Required work:
Your answer should hold the data exactly as given, minus any picture.

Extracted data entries
--

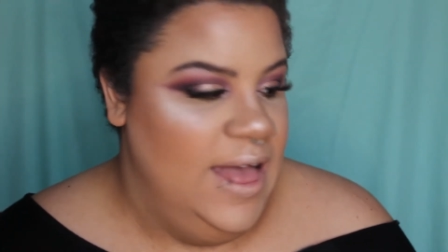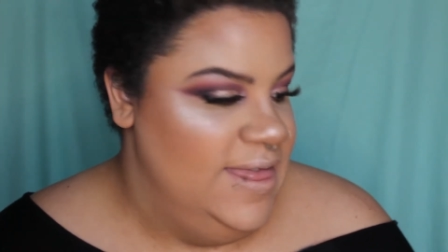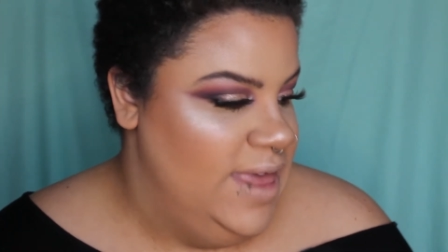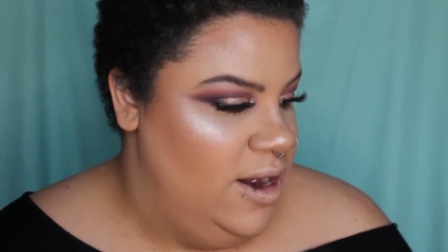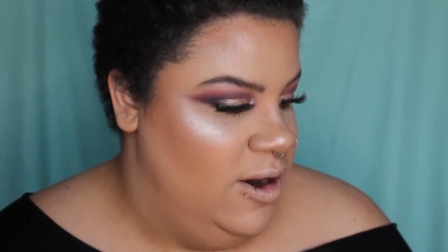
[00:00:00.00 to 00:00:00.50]

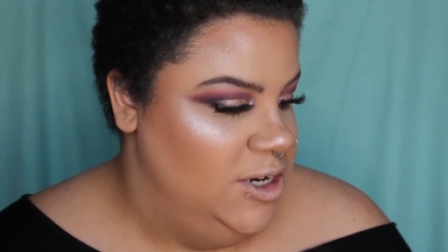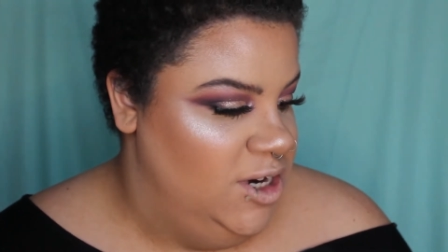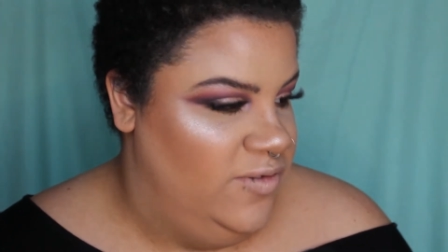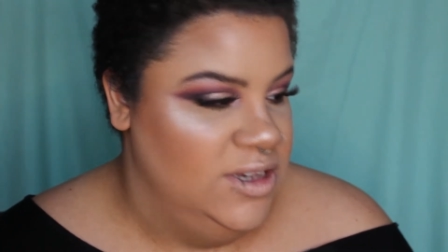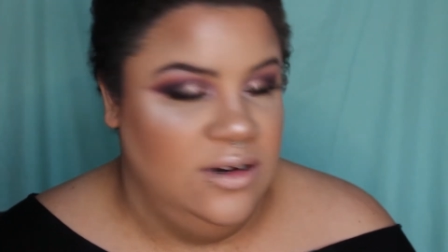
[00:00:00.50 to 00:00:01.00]
that are
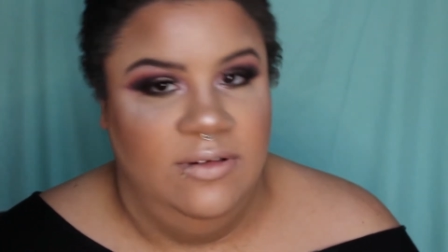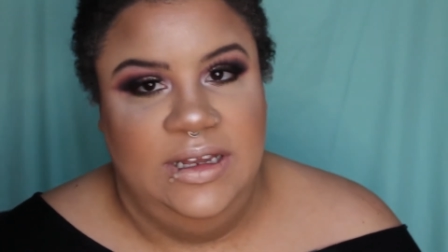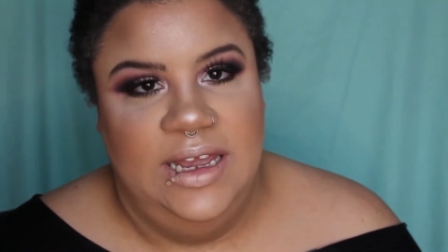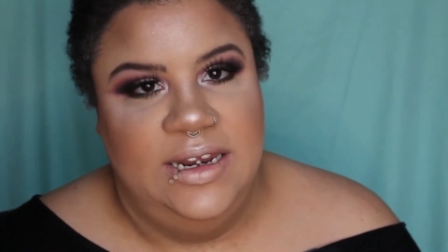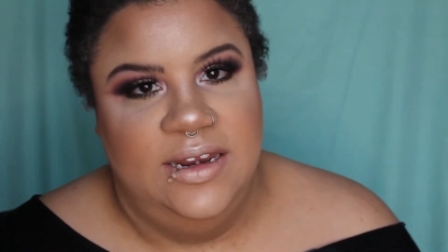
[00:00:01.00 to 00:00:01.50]
Jeffree Star
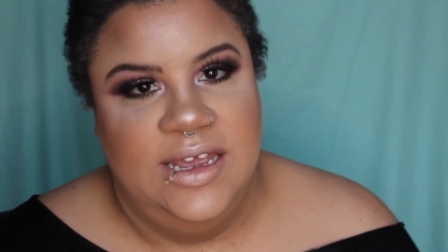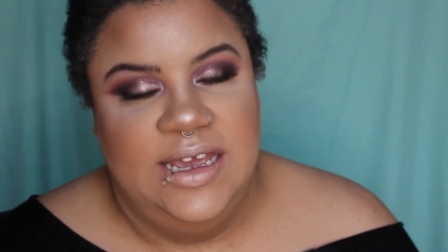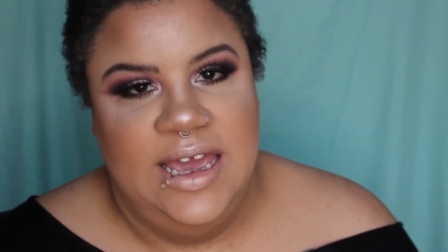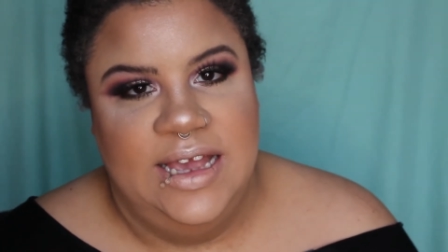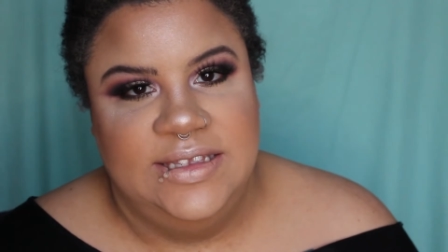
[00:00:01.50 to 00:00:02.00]
related, in
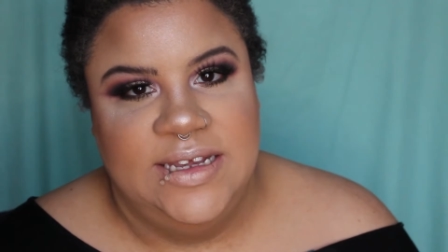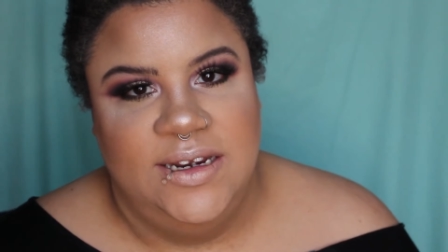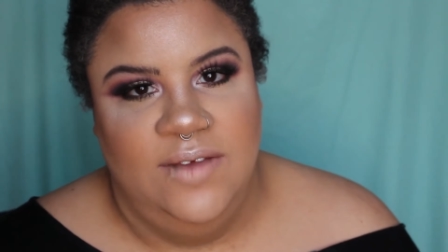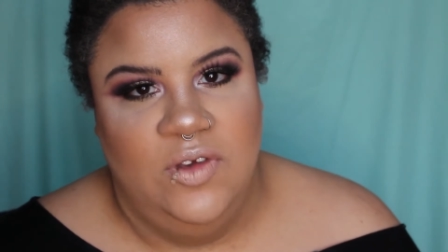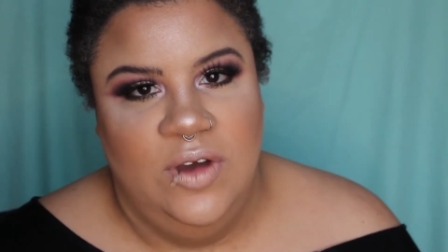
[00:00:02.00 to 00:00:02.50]
case
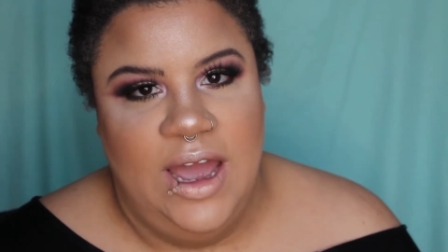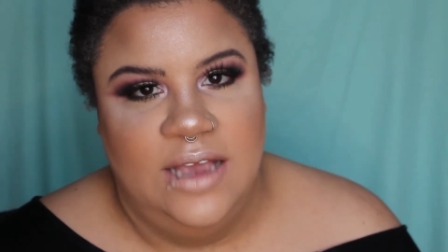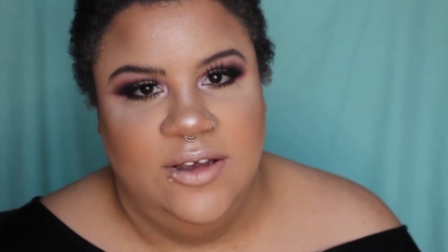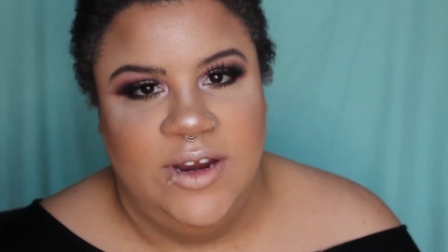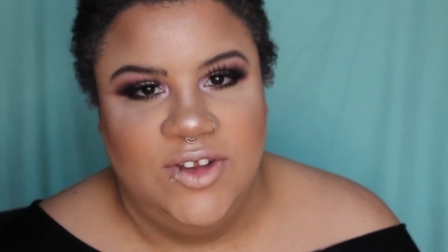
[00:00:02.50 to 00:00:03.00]
any of you
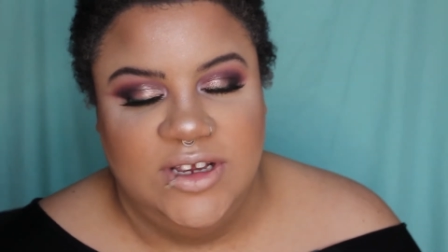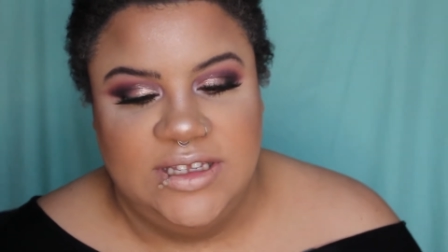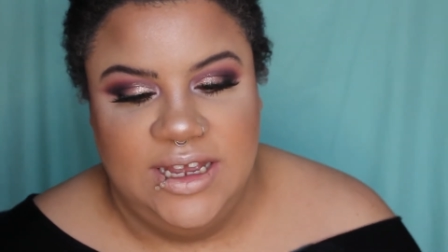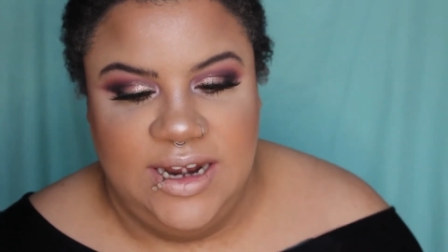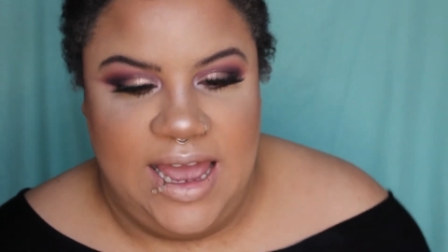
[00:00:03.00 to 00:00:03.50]
guys are
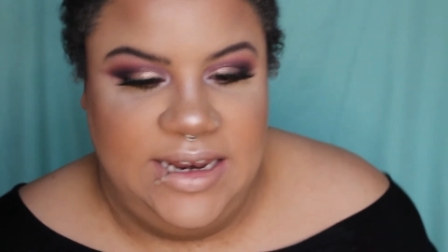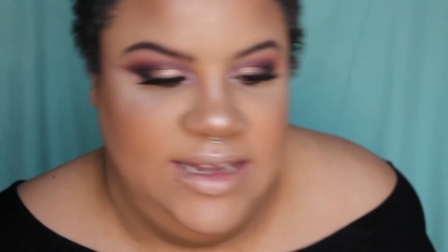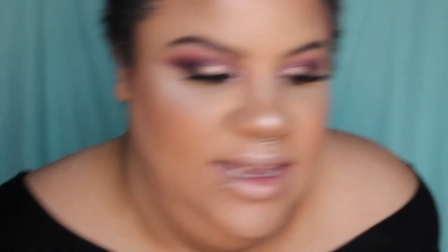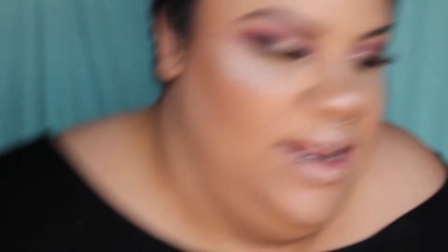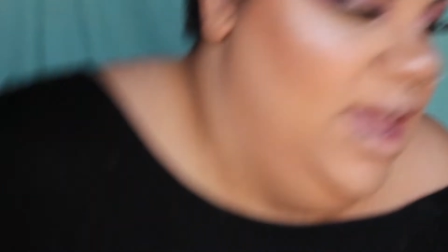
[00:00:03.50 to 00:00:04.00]
interested. I
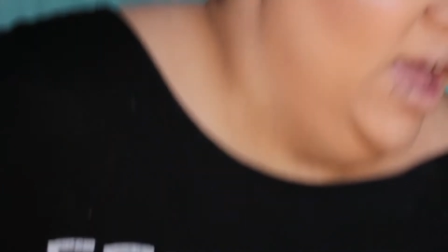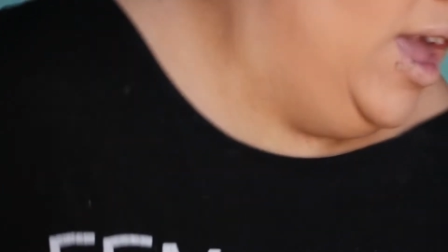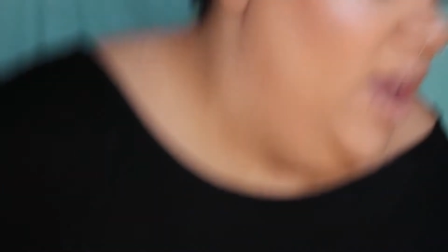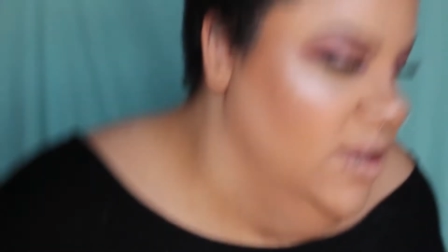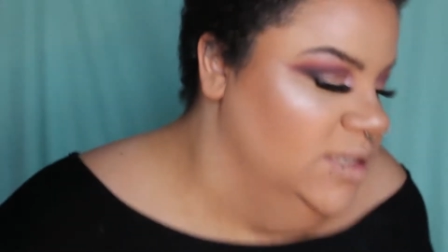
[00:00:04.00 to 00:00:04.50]
did
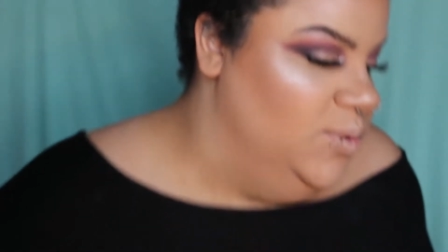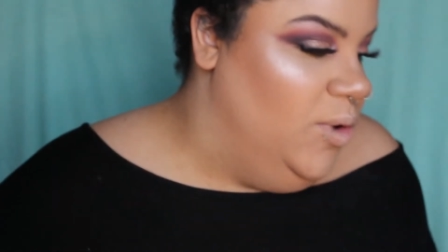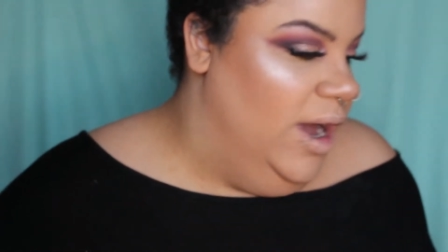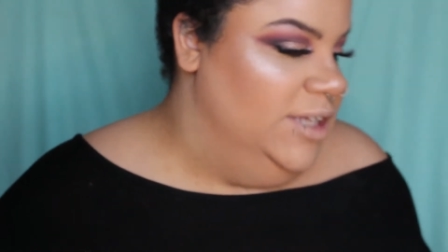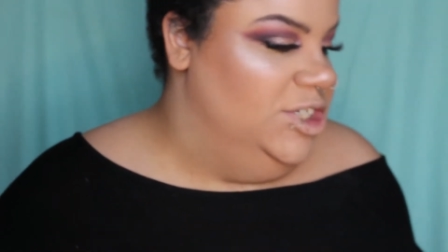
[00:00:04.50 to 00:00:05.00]

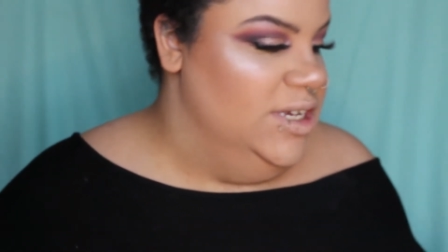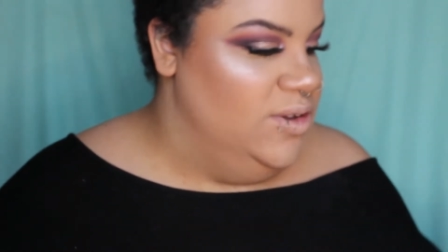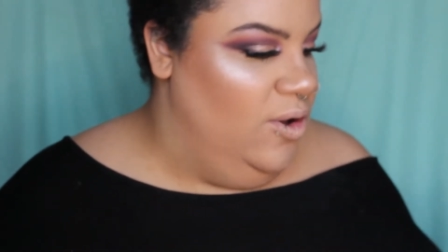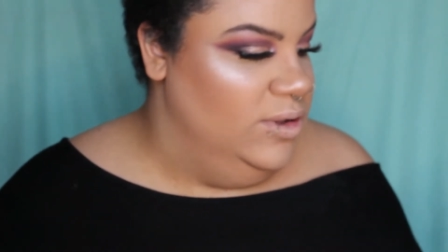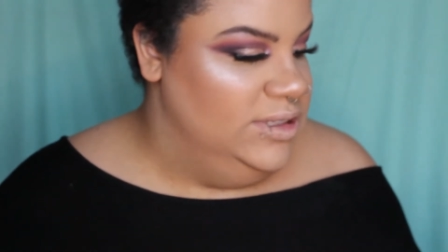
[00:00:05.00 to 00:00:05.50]
swatch his
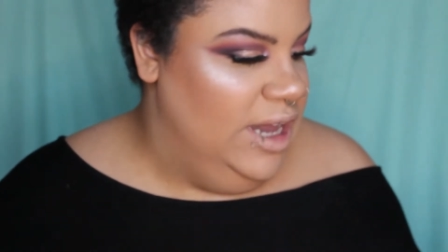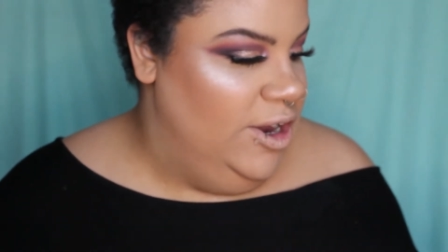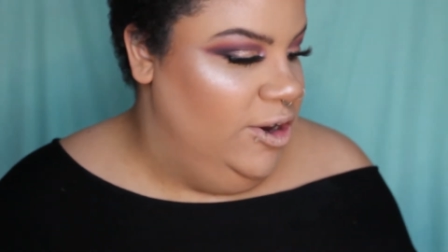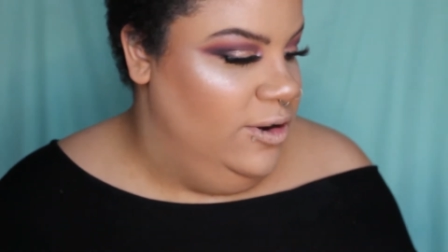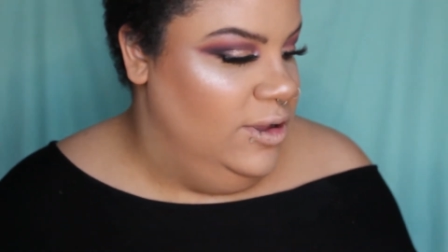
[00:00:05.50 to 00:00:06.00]
whole
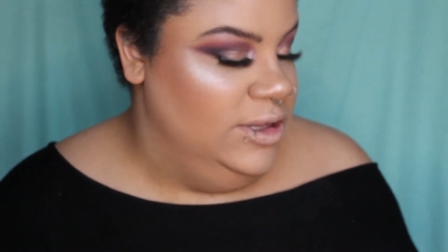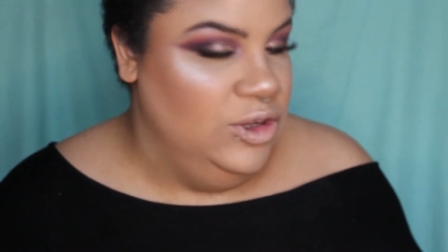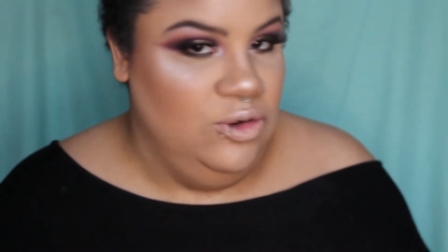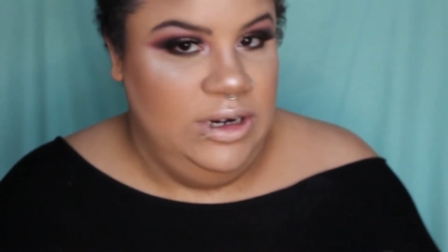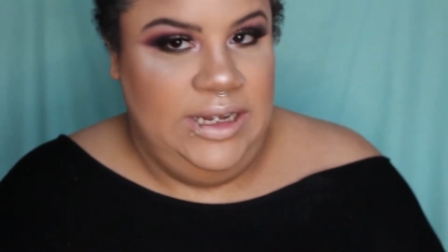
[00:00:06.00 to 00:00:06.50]
entire
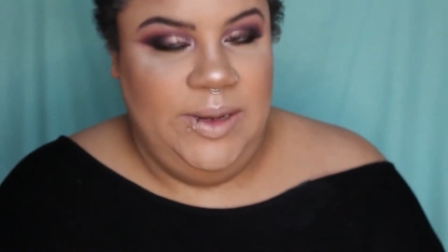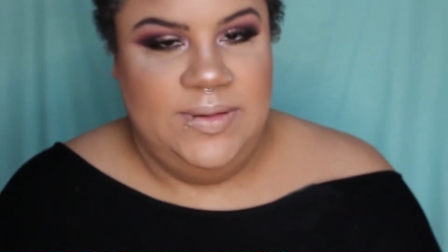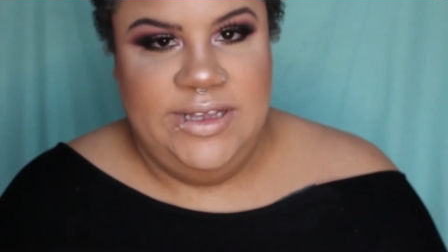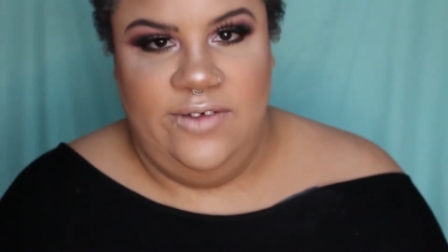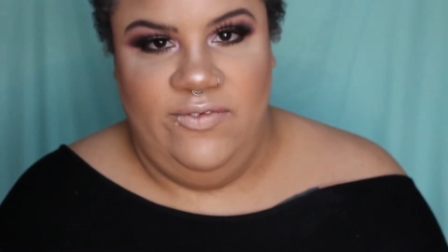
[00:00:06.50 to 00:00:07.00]
nude
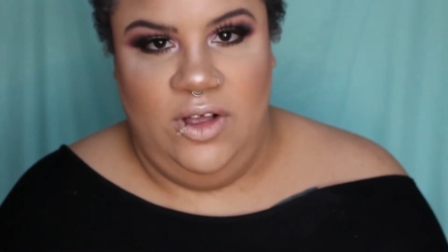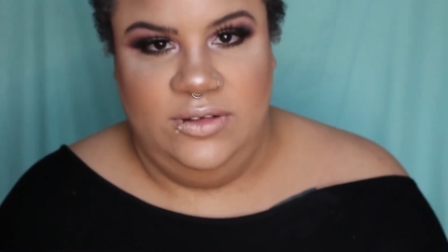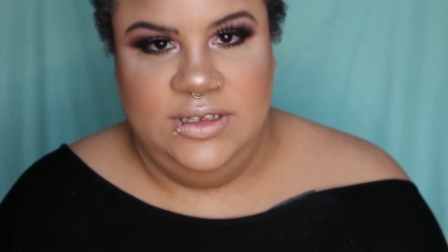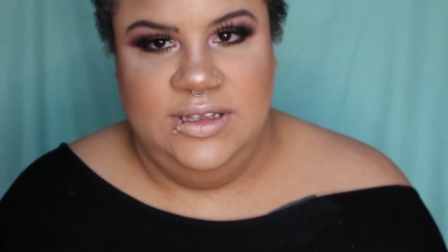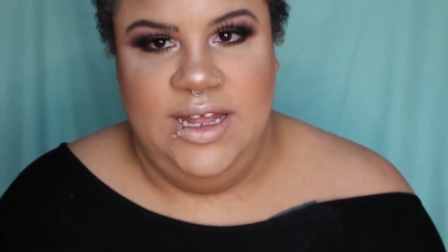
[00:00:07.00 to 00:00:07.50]
lipstick vault.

--

Expected answer:
[00:00:00.00 to 00:00:00.50]

[00:00:00.50 to 00:00:01.00]
that are
[00:00:01.00 to 00:00:01.50]
Jeffree Star
[00:00:01.50 to 00:00:02.00]
related, in
[00:00:02.00 to 00:00:02.50]
case
[00:00:02.50 to 00:00:03.00]
any of you
[00:00:03.00 to 00:00:03.50]
guys are
[00:00:03.50 to 00:00:04.00]
interested. I
[00:00:04.00 to 00:00:04.50]
did
[00:00:04.50 to 00:00:05.00]

[00:00:05.00 to 00:00:05.50]
swatch his
[00:00:05.50 to 00:00:06.00]
whole
[00:00:06.00 to 00:00:06.50]
entire
[00:00:06.50 to 00:00:07.00]
nude
[00:00:07.00 to 00:00:07.50]
lipstick vault.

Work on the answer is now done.